Le streaming a-t-il vrillé la donne ? Spoiler : ouais, et pas qu’un peu

Personne n’a demandé à Spotify, Deezer, Apple Music & co de débouler dans la fosse et de redéfinir la règle du riff. Pourtant, le streaming musical est maintenant le patron dans la chaîne alimentaire musicale, métal compris. Un pet de travers dans les algorithmes, et c’est toute la scène qui éternue. Et non, la légende des métalleux réfractaires à la tech, c’est de l’histoire ancienne – même tes t-shirts décolorés le confirment.

Quelques chiffres pour vous briser la nuque

  • 85% des revenus mondiaux de la musique enregistrée en 2023 viennent du streaming (IFPI Global Music Report 2024).
  • +70 000 morceaux publiés… par jour sur Spotify (source : Spotify, mai 2023). On vous laisse faire le calcul pour le metal underground qui se noie là-dedans.
  • En France, le streaming pèse plus de 80 % du marché de la musique enregistrée (SNEP 2023).
  • Un gros du top metal sur Spotify (Metallica, Slipknot, Gojira…) cumule entre 5 et 30 millions d’écoutes mensuelles. Un groupe français underground ? Plutôt entre 1 000 et 20 000
  • 0,003 à 0,005 € par stream en bossant avec Spotify. Autrement dit, 1 000 écoutes = un demi kebab sans boisson (calculé sur base données Spotify/SNEP).

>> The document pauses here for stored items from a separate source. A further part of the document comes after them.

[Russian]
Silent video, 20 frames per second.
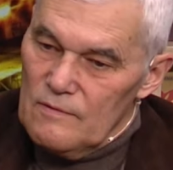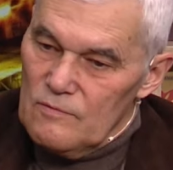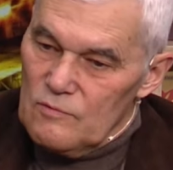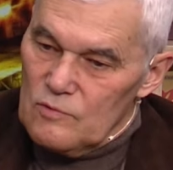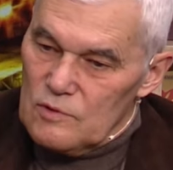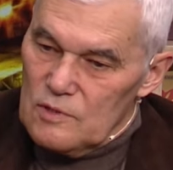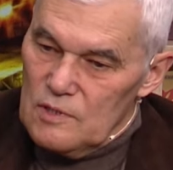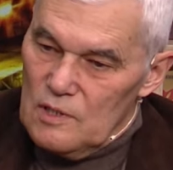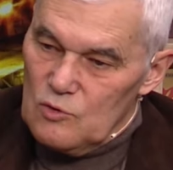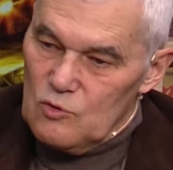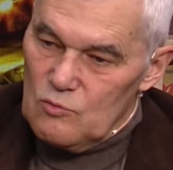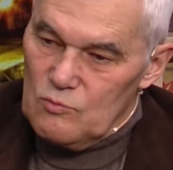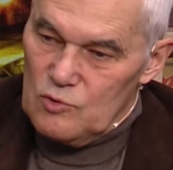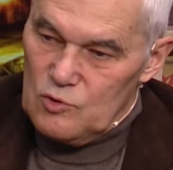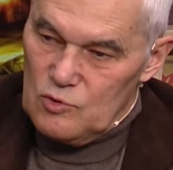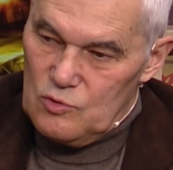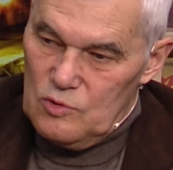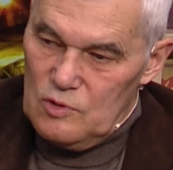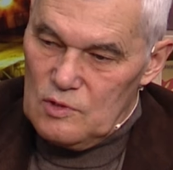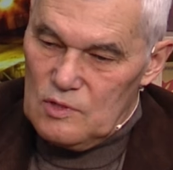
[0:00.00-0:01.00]
Вот я думаю,
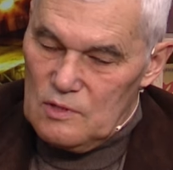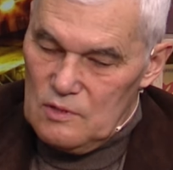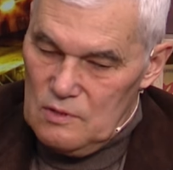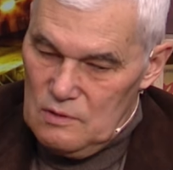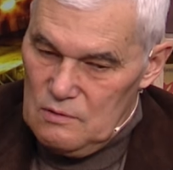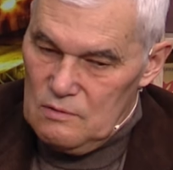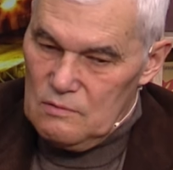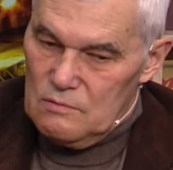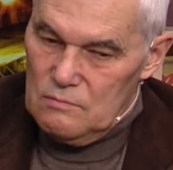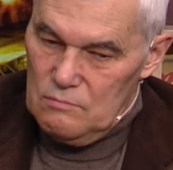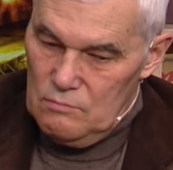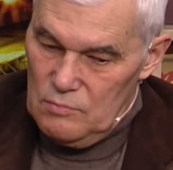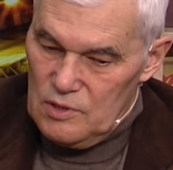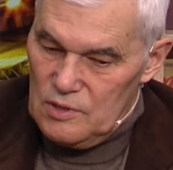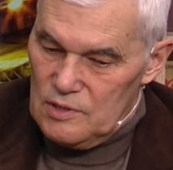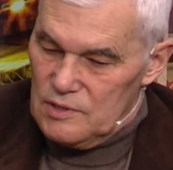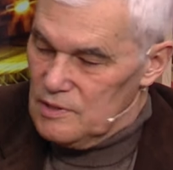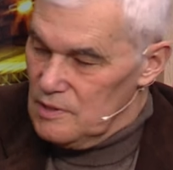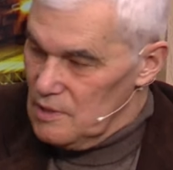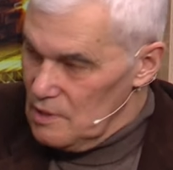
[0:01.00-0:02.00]
что это
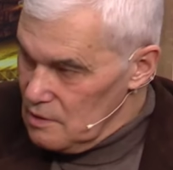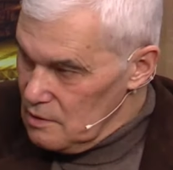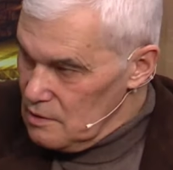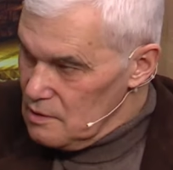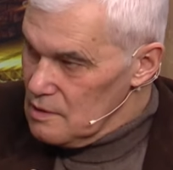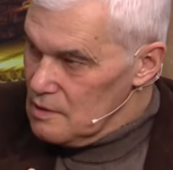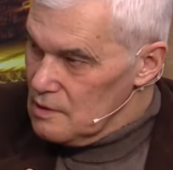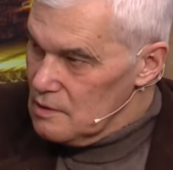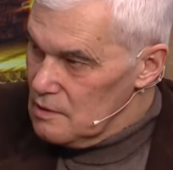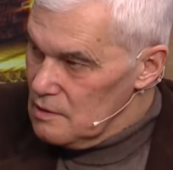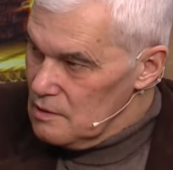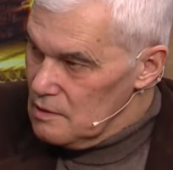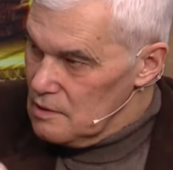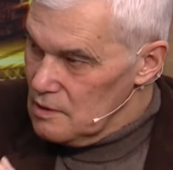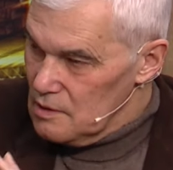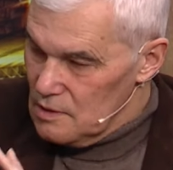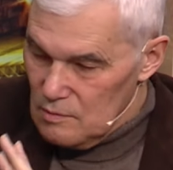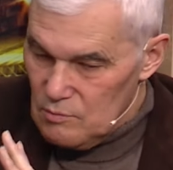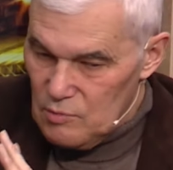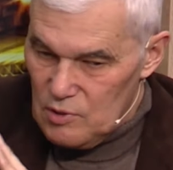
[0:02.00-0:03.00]
было сделано,
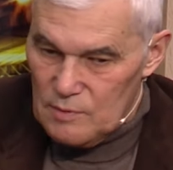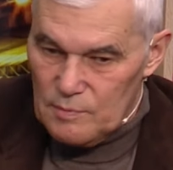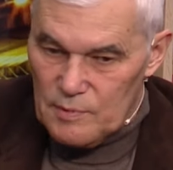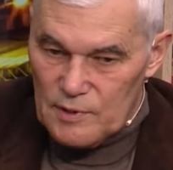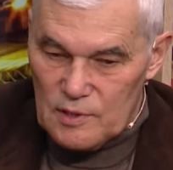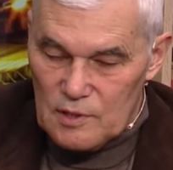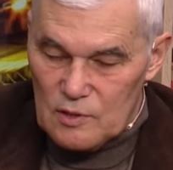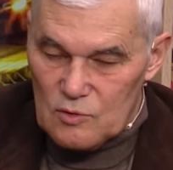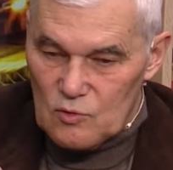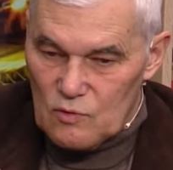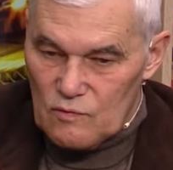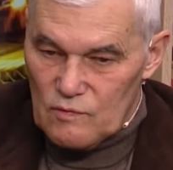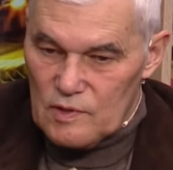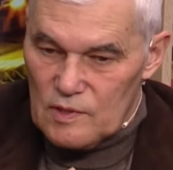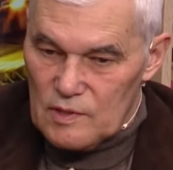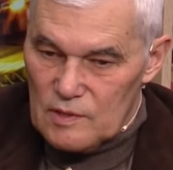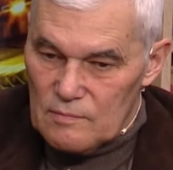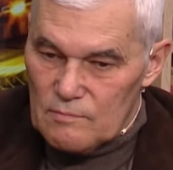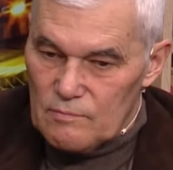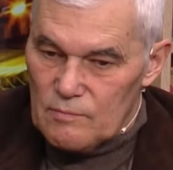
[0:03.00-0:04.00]
и они были
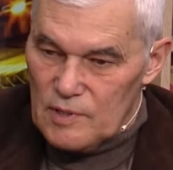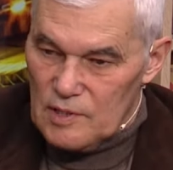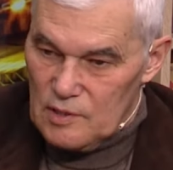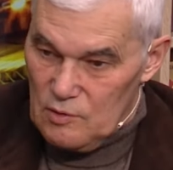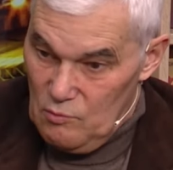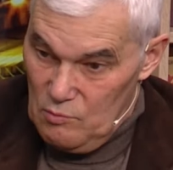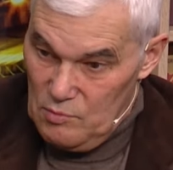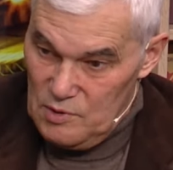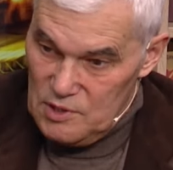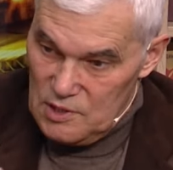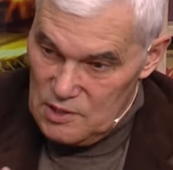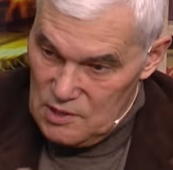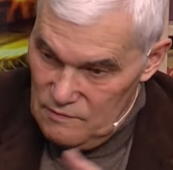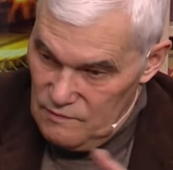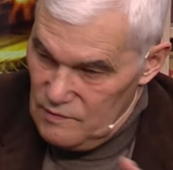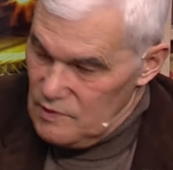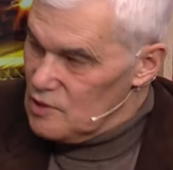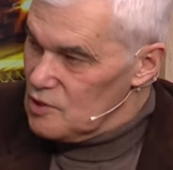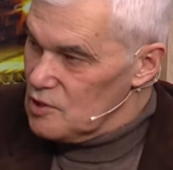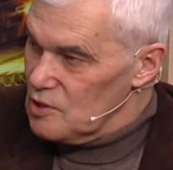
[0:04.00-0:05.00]
подготовлены. Поэтому мы сейчас и
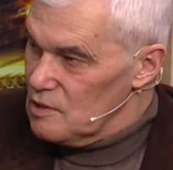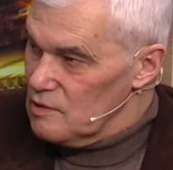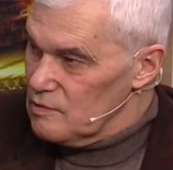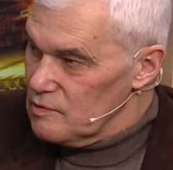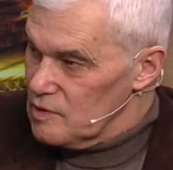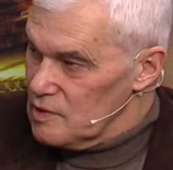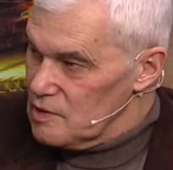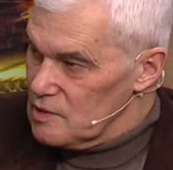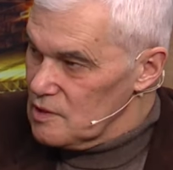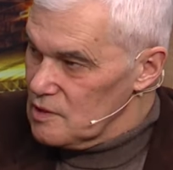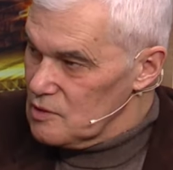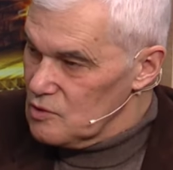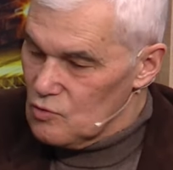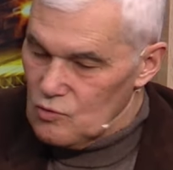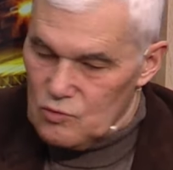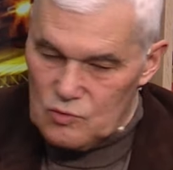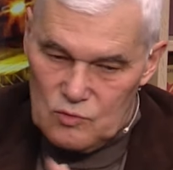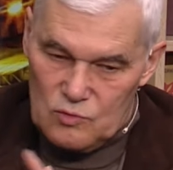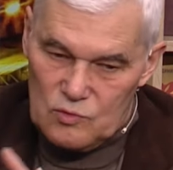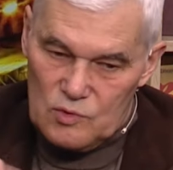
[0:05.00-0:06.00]
выдержали вот этот
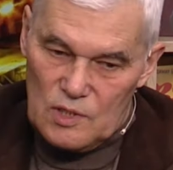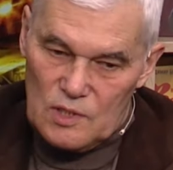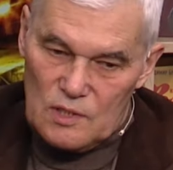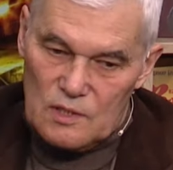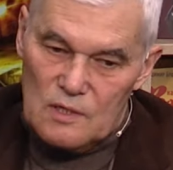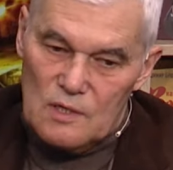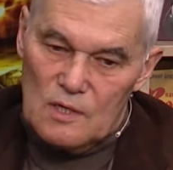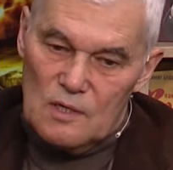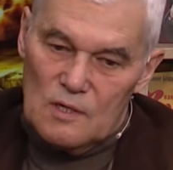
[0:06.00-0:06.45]
санкционный удар.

La grande illusion : “Le streaming va sauver la visibilité des groupes”

La promesse était belle : “Oublie les maisons de disques, monte toi-même ton projet, balance ton album, la planète t’écoute !” Fast forward 15 ans : tout le monde a uploadé trois albums home studio, personne n’écoute Papy Grind Doom de Corrèze. Les algorithmes, c’est pas les potes du blast beat, faut arrêter le mythe. Les playlists éditoriales ? On rêve tous mais, dans la réalité, c’est souvent la même brochette de groupes “bankable” qui tourne.

  • La playlist “Metal Français” de Spotify, par exemple, n’affiche que 50 titres mis à jour toutes les semaines ou deux semaines max : tellement de places et des milliers de prétendants.
  • La plupart des nouveaux fans potentiels découvrent les groupes via TikTok et Instagram Reels aujourd’hui, bien plus qu’en scrollant des playlists obscures (source : Music Ally, 2023).
  • Les groupes proches des scènes “trendy” (metalcore mélodique façon Landmvrks, Spiritbox…) bénéficient beaucoup plus de l’algorithme que les ultra-undergrounds.

Streaming : la machine à visibiliser… ou la broyeuse silencieuse ?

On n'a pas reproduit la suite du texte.